The 2010 Census had put Berwick’s population at 4,946, just 54 people short of the 5,000 threshold at which a town becomes a city in Louisiana. State law sets out how governments are constituted for villages (municipalities with a population of 1,000 or fewer), towns (1,001-5,000) and cities.
But, although Berwick has a home-rule charter that basically defines its own rights and responsibilities, there is still a matter of municipal pride.
That pride took a hit when the 2020 Census, which was hindered by the COVID pandemic, showed a Berwick population decline to 4,768. Arthur has appealed the result to the U.S. Census Bureau, but the bureau hasn’t responded, he said Tuesday.
The annual estimates produced by the Census Bureau, based on “births, deaths, and migration,” according to the bureau website, show Berwick’s population dropping to 4,602 by July 2022, the latest available estimate.
The source from whom Berwick is seeking its own census tells a different story.
Louisiana’s population estimate program, operated by LSU’s AgCenter and the university’s Sociology Department, estimated Berwick’s July 2022 population at exactly 400 more than the Census Bureau said: 5,002.
Dr.
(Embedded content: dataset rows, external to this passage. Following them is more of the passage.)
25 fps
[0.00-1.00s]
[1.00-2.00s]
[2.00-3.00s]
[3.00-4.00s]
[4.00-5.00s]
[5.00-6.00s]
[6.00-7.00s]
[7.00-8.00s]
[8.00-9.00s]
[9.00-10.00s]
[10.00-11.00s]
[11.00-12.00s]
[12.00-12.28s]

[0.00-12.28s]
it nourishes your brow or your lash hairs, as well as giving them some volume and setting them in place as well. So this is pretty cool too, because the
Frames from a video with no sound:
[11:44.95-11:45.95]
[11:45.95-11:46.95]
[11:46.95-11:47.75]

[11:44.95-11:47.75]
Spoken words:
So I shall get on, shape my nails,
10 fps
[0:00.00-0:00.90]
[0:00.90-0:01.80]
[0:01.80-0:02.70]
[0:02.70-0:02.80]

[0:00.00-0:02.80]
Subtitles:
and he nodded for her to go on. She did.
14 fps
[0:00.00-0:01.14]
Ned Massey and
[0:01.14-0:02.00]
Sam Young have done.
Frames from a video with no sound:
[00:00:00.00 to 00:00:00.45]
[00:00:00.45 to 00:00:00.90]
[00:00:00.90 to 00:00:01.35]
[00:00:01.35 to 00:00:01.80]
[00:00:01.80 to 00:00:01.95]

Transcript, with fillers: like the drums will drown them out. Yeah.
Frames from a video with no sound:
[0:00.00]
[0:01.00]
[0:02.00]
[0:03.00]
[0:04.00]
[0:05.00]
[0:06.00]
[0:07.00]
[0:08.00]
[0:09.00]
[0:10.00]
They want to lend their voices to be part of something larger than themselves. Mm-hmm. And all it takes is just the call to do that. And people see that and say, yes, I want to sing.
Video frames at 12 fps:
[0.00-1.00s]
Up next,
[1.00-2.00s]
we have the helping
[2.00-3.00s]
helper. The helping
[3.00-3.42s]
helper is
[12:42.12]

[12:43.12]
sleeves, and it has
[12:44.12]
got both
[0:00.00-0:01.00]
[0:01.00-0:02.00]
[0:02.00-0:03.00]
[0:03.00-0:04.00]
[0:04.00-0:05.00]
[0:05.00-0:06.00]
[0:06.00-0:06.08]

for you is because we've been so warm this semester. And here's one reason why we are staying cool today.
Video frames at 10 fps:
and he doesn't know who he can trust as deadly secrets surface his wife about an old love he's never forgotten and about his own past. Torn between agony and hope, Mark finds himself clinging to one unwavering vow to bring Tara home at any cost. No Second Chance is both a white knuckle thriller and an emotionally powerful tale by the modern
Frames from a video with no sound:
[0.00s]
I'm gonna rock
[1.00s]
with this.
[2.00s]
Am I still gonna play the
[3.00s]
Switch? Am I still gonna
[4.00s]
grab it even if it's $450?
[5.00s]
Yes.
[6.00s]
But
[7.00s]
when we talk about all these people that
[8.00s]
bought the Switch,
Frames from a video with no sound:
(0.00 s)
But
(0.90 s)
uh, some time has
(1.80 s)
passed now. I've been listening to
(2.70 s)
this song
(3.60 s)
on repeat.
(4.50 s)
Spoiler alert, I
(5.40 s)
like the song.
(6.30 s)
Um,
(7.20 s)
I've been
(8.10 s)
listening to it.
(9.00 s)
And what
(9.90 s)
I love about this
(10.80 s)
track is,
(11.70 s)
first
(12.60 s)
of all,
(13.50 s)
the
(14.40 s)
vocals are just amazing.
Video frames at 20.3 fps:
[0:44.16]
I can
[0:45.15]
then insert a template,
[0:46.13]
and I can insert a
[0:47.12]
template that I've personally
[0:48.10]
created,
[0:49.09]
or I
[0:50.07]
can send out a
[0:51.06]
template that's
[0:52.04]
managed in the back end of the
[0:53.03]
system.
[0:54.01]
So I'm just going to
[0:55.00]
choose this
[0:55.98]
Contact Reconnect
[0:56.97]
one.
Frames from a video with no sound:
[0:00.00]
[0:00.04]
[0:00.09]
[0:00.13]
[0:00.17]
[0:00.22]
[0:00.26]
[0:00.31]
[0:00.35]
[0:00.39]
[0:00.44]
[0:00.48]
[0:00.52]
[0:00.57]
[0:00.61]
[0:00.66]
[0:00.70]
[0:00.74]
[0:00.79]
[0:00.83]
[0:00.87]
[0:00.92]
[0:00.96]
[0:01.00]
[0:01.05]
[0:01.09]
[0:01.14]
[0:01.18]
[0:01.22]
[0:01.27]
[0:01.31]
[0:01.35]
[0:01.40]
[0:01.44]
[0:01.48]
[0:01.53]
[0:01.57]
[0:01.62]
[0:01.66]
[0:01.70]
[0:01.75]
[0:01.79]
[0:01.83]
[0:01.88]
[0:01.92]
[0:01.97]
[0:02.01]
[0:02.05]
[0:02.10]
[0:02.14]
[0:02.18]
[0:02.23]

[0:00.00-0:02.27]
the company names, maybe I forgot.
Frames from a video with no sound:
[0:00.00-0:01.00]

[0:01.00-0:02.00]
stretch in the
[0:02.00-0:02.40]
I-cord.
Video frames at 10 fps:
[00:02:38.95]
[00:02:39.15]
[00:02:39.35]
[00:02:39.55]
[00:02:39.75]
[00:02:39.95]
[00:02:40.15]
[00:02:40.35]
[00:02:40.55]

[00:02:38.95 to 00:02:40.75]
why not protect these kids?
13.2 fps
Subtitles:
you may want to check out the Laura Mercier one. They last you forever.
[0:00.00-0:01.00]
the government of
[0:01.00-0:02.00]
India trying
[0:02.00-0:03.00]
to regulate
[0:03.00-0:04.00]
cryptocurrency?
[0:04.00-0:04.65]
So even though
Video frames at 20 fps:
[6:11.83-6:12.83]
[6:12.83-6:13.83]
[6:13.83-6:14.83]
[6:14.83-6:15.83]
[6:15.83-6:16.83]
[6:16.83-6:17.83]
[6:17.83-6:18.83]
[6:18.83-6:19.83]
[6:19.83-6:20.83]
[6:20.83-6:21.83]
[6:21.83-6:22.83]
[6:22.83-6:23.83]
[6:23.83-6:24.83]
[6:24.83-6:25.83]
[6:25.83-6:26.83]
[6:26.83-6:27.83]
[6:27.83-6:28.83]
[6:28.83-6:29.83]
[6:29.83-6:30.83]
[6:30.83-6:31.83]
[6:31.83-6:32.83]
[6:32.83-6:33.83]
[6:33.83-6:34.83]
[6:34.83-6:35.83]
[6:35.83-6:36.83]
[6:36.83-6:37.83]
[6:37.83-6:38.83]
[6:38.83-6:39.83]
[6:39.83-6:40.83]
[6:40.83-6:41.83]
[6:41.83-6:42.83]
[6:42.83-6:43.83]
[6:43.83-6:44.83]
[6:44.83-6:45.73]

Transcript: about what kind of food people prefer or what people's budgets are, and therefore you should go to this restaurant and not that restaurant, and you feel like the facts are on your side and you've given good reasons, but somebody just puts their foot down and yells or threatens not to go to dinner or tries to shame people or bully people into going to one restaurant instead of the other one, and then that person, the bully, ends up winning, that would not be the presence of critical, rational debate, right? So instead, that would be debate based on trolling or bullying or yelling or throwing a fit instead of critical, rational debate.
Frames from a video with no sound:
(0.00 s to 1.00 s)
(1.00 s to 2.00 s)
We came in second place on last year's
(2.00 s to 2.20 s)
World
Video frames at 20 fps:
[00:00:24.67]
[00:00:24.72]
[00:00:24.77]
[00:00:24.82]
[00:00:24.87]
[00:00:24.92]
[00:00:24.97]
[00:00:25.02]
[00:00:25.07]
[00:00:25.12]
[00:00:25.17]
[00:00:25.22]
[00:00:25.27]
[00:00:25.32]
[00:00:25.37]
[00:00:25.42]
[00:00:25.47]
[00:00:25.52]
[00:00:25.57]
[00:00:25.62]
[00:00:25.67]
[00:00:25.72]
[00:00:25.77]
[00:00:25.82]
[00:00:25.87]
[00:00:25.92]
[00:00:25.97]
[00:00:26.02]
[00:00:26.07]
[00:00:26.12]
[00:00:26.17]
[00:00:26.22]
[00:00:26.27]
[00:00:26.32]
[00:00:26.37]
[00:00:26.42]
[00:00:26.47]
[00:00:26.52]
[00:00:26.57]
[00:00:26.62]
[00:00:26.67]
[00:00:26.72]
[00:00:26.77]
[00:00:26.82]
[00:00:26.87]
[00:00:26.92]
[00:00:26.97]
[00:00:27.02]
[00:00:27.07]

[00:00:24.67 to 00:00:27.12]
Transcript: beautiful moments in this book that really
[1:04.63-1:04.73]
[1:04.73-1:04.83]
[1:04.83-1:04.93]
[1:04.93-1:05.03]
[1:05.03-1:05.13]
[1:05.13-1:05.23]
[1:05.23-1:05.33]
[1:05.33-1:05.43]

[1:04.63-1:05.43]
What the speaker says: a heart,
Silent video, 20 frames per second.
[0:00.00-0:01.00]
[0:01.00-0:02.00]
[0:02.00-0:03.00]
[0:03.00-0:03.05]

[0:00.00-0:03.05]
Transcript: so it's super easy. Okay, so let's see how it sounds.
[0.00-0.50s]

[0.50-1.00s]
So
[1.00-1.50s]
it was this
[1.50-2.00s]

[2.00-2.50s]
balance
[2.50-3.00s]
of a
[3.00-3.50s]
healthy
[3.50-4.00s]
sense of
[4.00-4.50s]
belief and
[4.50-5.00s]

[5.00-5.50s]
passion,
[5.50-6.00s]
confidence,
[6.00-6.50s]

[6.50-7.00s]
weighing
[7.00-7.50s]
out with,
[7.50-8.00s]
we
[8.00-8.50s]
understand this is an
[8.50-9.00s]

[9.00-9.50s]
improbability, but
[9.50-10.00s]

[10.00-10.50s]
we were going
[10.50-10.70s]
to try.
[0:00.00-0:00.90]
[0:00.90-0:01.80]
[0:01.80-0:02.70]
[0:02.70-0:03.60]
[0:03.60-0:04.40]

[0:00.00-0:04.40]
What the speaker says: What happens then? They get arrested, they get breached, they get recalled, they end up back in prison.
J. Matthew Fannin is an assistant professor in LSU’s Agricultural Economics and Agribusiness Department. He’s the man whom the Berwick resolution asks to conduct the town’s census.
Fannin said the state program conducts yearly population estimates for parishes and municipalities anyway, providing numbers that the Louisiana Treasurer’s Office uses to disburse money from the Parish Transportation Trust Fund and the Fire Insurance Fund for cities.
The state program bases its estimates on a different data set than the Census Bureau uses, including utility hook-ups and building permits.
“The reality is the type of data they have to submit is going to vary because of their resources,” Fannin said.
The state population estimates for July in any particular year are generally released in April the following year.
Also at Tuesday’s meeting:
—The council passed two resolutions asking for a total of about $2.9 million in state capital outlay funding for infrastructure projects.
One resolution seeks $2.3 million for upgraded water lines on James, Hebert, Palmer, Hogan, Trevino, Nicklaus, Jacobs, Canton, Fourth, Pacific, Oregon, Watkins, Russo, Young, Todd, Erlich and Versen streets.
The other resolution asks for $540,000 for sewer system rehabilitation on Fourth, Sixth, Texas, Francis and Utah streets.
—The council heard that the Berwick and Patterson governments have agreed to connect their natural gas systems so that Patterson gas could be used when pressure in west Berwick is low. The main gas line into Berwick enters from the east.